**Neural Networks**

    1. Try out an auto-diff library (e.g. tensorflow) to automatically calculate derivatives of some test functions

Let's start by generating some mock data, and a few test functions. For simplicity, I'll choose test functions that are not singular.

In [64]:
import numpy as np
import torch
def generate_mock_data(n):
    return 8 #np.random.uniform(-10,10, n)

def x_squared(x):
    return x**2

def x_squared_diff(x):
    return 2*x

data = generate_mock_data(n = 1000)

Alright, now let's try to take our mock data, turn it into Tensorflow Tensors.

In [65]:
#!pip install tensorflow
import tensorflow as tf;
data_tensorflow = tf.Variable(data, dtype = float)

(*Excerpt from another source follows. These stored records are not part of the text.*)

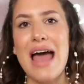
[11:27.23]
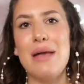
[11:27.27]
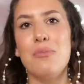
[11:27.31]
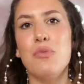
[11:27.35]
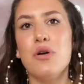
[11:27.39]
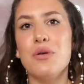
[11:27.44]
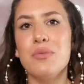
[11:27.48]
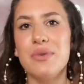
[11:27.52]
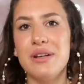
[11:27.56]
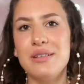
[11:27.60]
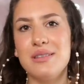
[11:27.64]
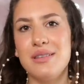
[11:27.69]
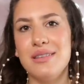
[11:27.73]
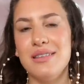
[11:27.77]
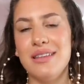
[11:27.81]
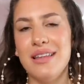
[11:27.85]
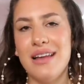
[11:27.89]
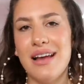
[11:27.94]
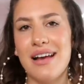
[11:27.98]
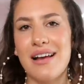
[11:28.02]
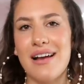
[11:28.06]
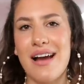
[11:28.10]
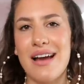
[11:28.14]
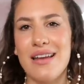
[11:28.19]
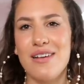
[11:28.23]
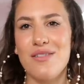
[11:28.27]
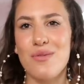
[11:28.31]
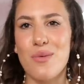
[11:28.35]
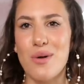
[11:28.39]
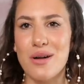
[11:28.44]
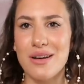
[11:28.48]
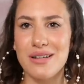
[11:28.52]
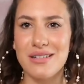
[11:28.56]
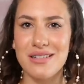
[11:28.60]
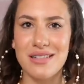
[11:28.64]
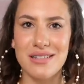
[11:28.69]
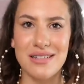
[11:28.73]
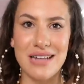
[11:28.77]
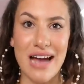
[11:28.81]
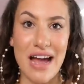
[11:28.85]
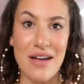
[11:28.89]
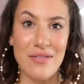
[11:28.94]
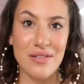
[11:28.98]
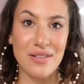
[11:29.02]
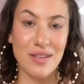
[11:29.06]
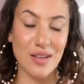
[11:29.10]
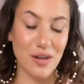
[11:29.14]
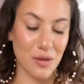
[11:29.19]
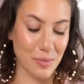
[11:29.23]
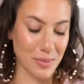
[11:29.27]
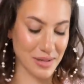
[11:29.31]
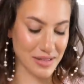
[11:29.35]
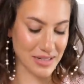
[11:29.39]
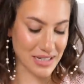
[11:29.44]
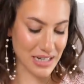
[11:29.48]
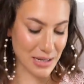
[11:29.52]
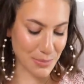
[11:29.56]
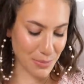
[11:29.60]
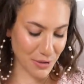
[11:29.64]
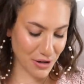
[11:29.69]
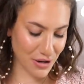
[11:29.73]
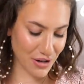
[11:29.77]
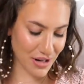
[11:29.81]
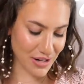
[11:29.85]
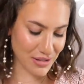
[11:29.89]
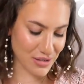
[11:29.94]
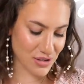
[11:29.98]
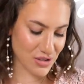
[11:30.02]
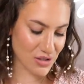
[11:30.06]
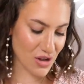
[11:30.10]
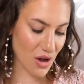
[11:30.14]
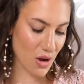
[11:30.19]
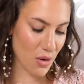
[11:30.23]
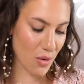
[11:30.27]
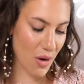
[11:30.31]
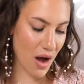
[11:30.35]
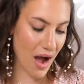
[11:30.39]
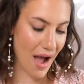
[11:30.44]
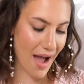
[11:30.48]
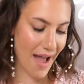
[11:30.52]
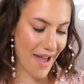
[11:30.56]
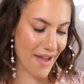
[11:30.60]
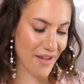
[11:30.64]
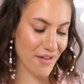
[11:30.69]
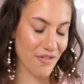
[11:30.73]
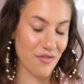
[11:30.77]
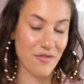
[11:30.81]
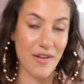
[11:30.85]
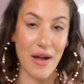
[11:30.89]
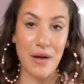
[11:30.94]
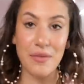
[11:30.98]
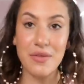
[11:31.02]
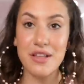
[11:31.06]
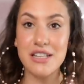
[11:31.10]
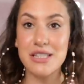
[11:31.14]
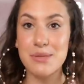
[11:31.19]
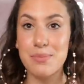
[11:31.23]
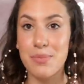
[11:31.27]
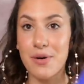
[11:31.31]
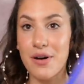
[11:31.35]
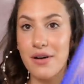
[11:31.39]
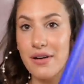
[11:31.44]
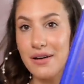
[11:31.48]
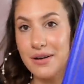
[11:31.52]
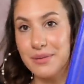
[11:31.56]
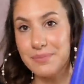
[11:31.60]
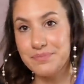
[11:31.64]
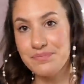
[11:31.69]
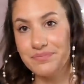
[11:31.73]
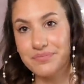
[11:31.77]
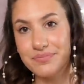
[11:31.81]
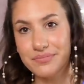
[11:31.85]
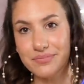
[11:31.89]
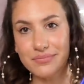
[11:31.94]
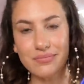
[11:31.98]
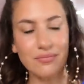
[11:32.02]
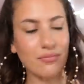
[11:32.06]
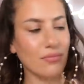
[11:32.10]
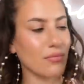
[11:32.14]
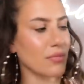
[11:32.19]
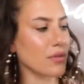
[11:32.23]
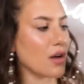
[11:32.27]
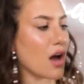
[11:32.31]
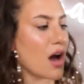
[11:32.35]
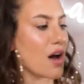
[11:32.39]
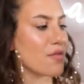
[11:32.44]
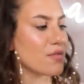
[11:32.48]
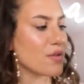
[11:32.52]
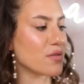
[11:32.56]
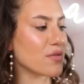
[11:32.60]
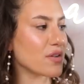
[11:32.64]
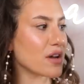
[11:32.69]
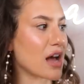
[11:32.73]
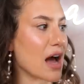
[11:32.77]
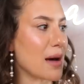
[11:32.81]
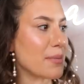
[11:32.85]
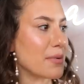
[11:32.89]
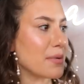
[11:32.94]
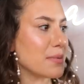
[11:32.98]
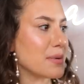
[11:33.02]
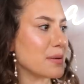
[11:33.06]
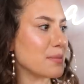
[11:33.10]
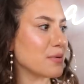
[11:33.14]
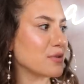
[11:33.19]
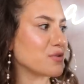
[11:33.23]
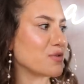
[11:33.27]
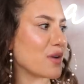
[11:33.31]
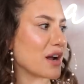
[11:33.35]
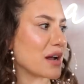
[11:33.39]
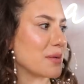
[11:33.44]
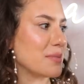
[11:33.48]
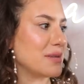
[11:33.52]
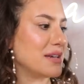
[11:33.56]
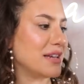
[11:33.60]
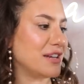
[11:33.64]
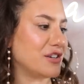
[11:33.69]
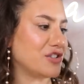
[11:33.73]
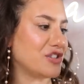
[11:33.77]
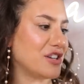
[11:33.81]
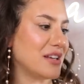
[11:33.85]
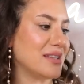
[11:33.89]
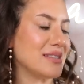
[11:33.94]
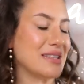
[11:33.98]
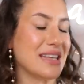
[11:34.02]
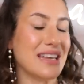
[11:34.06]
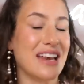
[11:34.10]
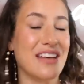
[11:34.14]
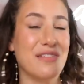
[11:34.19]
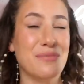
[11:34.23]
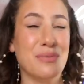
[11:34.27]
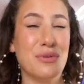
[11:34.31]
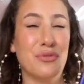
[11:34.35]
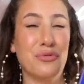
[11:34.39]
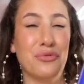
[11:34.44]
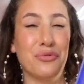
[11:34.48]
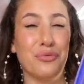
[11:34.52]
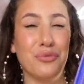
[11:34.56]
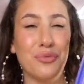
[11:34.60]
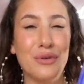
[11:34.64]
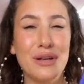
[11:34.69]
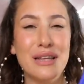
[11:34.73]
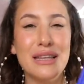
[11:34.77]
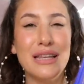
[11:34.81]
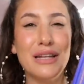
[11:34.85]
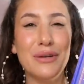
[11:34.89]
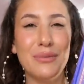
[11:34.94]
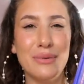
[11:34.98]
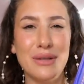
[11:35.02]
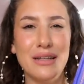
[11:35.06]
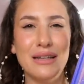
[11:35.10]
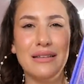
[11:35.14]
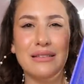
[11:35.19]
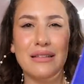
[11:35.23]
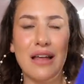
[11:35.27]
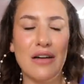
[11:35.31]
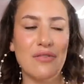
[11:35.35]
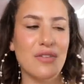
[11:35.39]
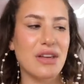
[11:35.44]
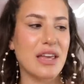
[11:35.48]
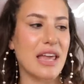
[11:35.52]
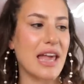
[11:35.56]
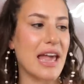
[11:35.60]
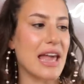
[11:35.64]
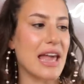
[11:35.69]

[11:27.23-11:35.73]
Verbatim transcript: And more recently, I kind of wanted to dive a little bit deeper. And so I found this book off of a couple people's recommendations and I've been really, really loving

We can get the original data back by simply calling

In [66]:
data_tensorflow.numpy()

8.0

We can ask Tensorflow to watch out for changes to the data by calling with "tf.GradientTape() as tape: ". In that white space, we can manipulate the data as we like, and then afterwards ask for gradients. Let's try to run the test functions on the tensor and then ask for gradients, and check that they are indeed correct.

In [67]:
with tf.GradientTape() as tape:
    # For the squared function
    y_squared = x_squared(data_tensorflow)
    y_squared_gradient = tape.gradient(y_squared, data_tensorflow)

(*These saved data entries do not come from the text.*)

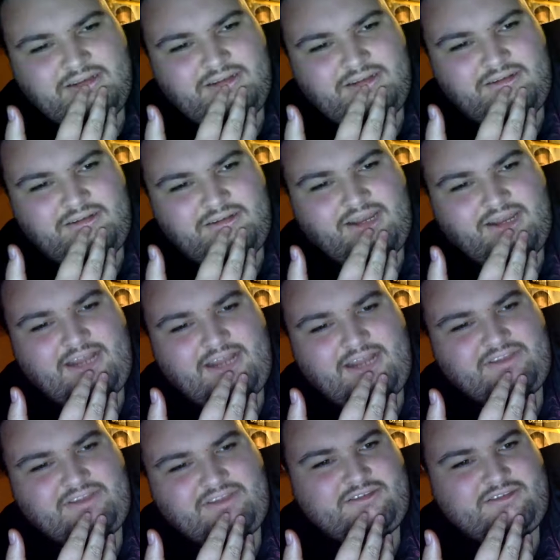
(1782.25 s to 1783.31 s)
dive
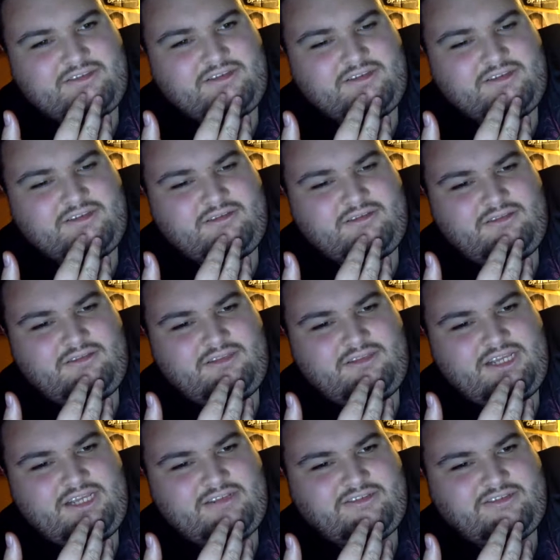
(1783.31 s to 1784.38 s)
into the
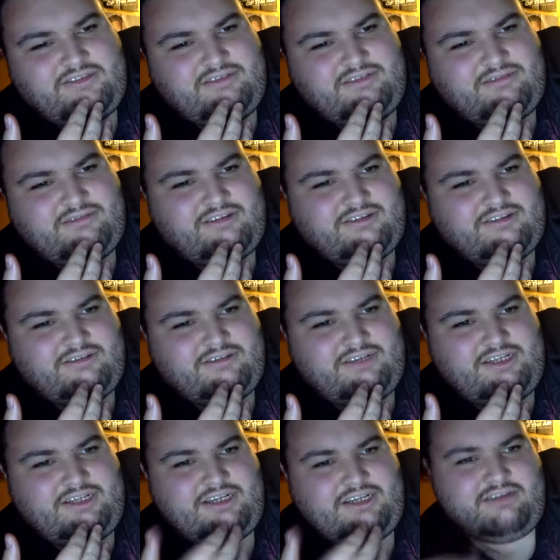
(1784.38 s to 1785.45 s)
NXT roster
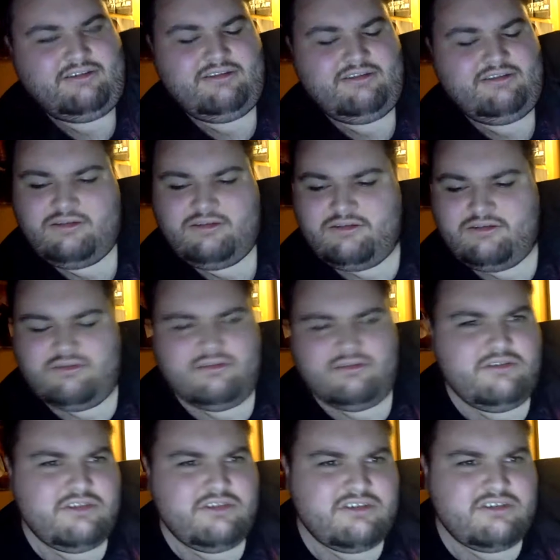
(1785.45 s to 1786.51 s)
right now. Oh,
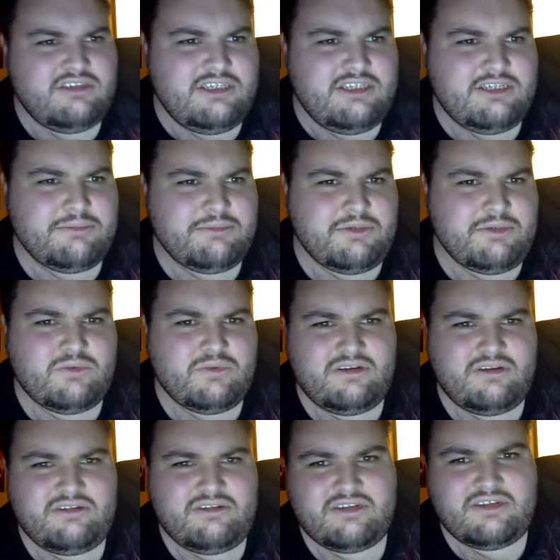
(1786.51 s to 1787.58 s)
just give me
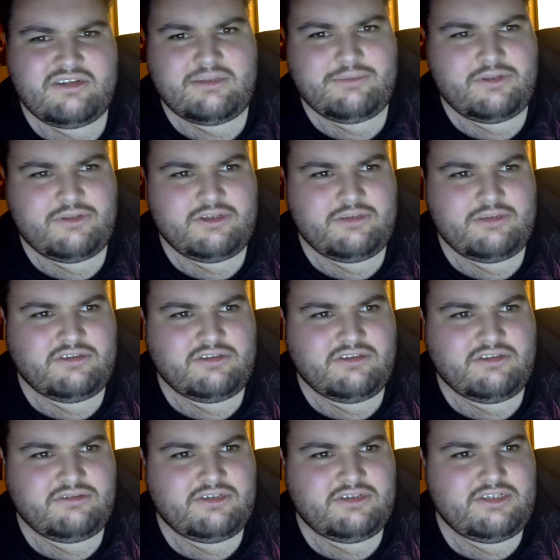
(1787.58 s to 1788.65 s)
1 second. I'm pulling up the
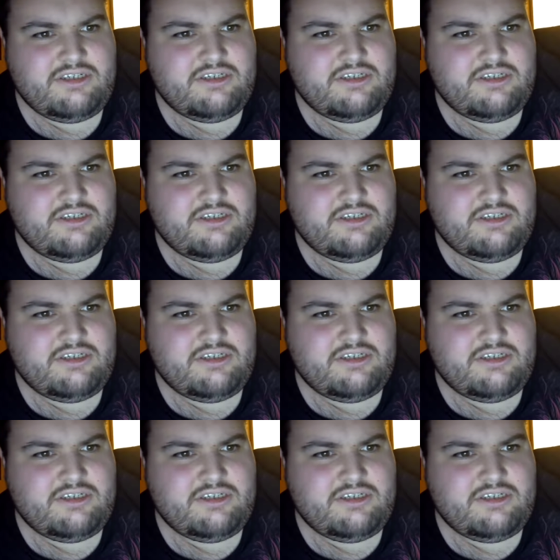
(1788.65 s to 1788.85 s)
list right here.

print(y_squared_gradient.numpy() == x_squared_diff(data_tensorflow.numpy()))

True


OK. So it works! You can read more about the auto differentiation in tensorflow here: https://www.tensorflow.org/guide/autodiff

Now, let's try the same, but in PyTorch instead. First we turn the data into a Pytorch Tensor.

In [68]:
import torch
data_torch = torch.tensor([data], dtype = torch.float, requires_grad = True) 

When we specify "requires_grad = True" in the call to torch.tensor, we ask PyTorch to keep a track of the gradients of data_torch. Conceptually, it's identical to what we did above for tensorflow using "tf.GradientTape()". Let's now call "x_squared" on "data_torch" and compare gradients from torch with our analytical one.

In [69]:
y_squared = x_squared(data_torch)
y_squared.backward(retain_graph = True) # calculates gradients via back-propagations
print(data_torch.grad.item() == x_squared_diff(data_torch.item()))

True


OK! So it works! You can read more about auto diff in pytorch here: https://pytorch.org/tutorials/beginner/blitz/autograd_tutorial.html

    2. Use This in your simple bisection search from exercise 3.1

Alright. Let's wrap the auto diff code above into functions first. A few changes are made to the torch backend to make it accomodate arrays instead of scalars. 

In [103]:
import torch
def evaluate_function_and_get_gradients(f, data, backend = 'torch'):
    if backend == 'torch':
        data_torch = torch.tensor(data, dtype = torch.float, requires_grad = True)
        y = f(data_torch)
        y.backward(retain_graph = True, gradient = torch.tensor(np.repeat(1.0, len(data_torch))))
        gradient = data_torch.grad.detach().numpy()
        y = y.detach().numpy()
        del data_torch 
    elif backend == 'tensorflow':
        with tf.GradientTape() as tape:
            data_tensorflow = tf.Variable(data, dtype = float)
            y = f(data_tensorflow)
            gradient= tape.gradient(y, data_tensorflow)
            del data_tensorflow
            y = y.numpy()
    else:
        assert backend in ['tensorflow', 'torch'], f'Recieved backend {backend} but this is not supported.'
    return y, gradient   

OK. Let's snatch the code from the old exercise and adapt it to use autodiff:

In [105]:
def bisection_gradient(interval, f, backend = 'torch'):
    y, gradient = evaluate_function_and_get_gradients(f,interval, backend)
    iterations = 1
    stop = False
    allowed_indices = np.arange(0, len(y),1)
    middle_index = len(allowed_indices)//2
    while (stop == False) and (y[middle_index] != 0): 
        if  y[middle_index] > np.min(y):
            allowed_indices[middle_index:] = -1
        else:
            allowed_indices[:middle_index] = -1
        middle_index = allowed_indices[allowed_indices!= -1][len(allowed_indices[allowed_indices!= -1])//2] 
        iterations += 1
        if iterations > 500:
            stop = True
    return middle_index, y[middle_index], iterations

interval = np.arange(0,1000000,1)
backend = 'tensorflow'
middle_index, lowest_point, iterations = bisection_gradient(interval, x_squared, backend= backend)
print(f"Found Gradient to be 0 at x = {middle_index} in {iterations} iterations using {backend}")

backend = 'torch'
middle_index, lowest_point, iterations = bisection_gradient(interval, x_squared, backend= backend)
print(f"Found Gradient to be 0 at x = {middle_index} in {iterations} iterations using {backend}")
print(f"True 0-point at x= {interval[x_squared_diff(interval)==0]}")

Found Gradient to be 0 at x = 0 in 20 iterations using tensorflow
Found Gradient to be 0 at x = 0 in 20 iterations using torch
True 0-point at x= [0]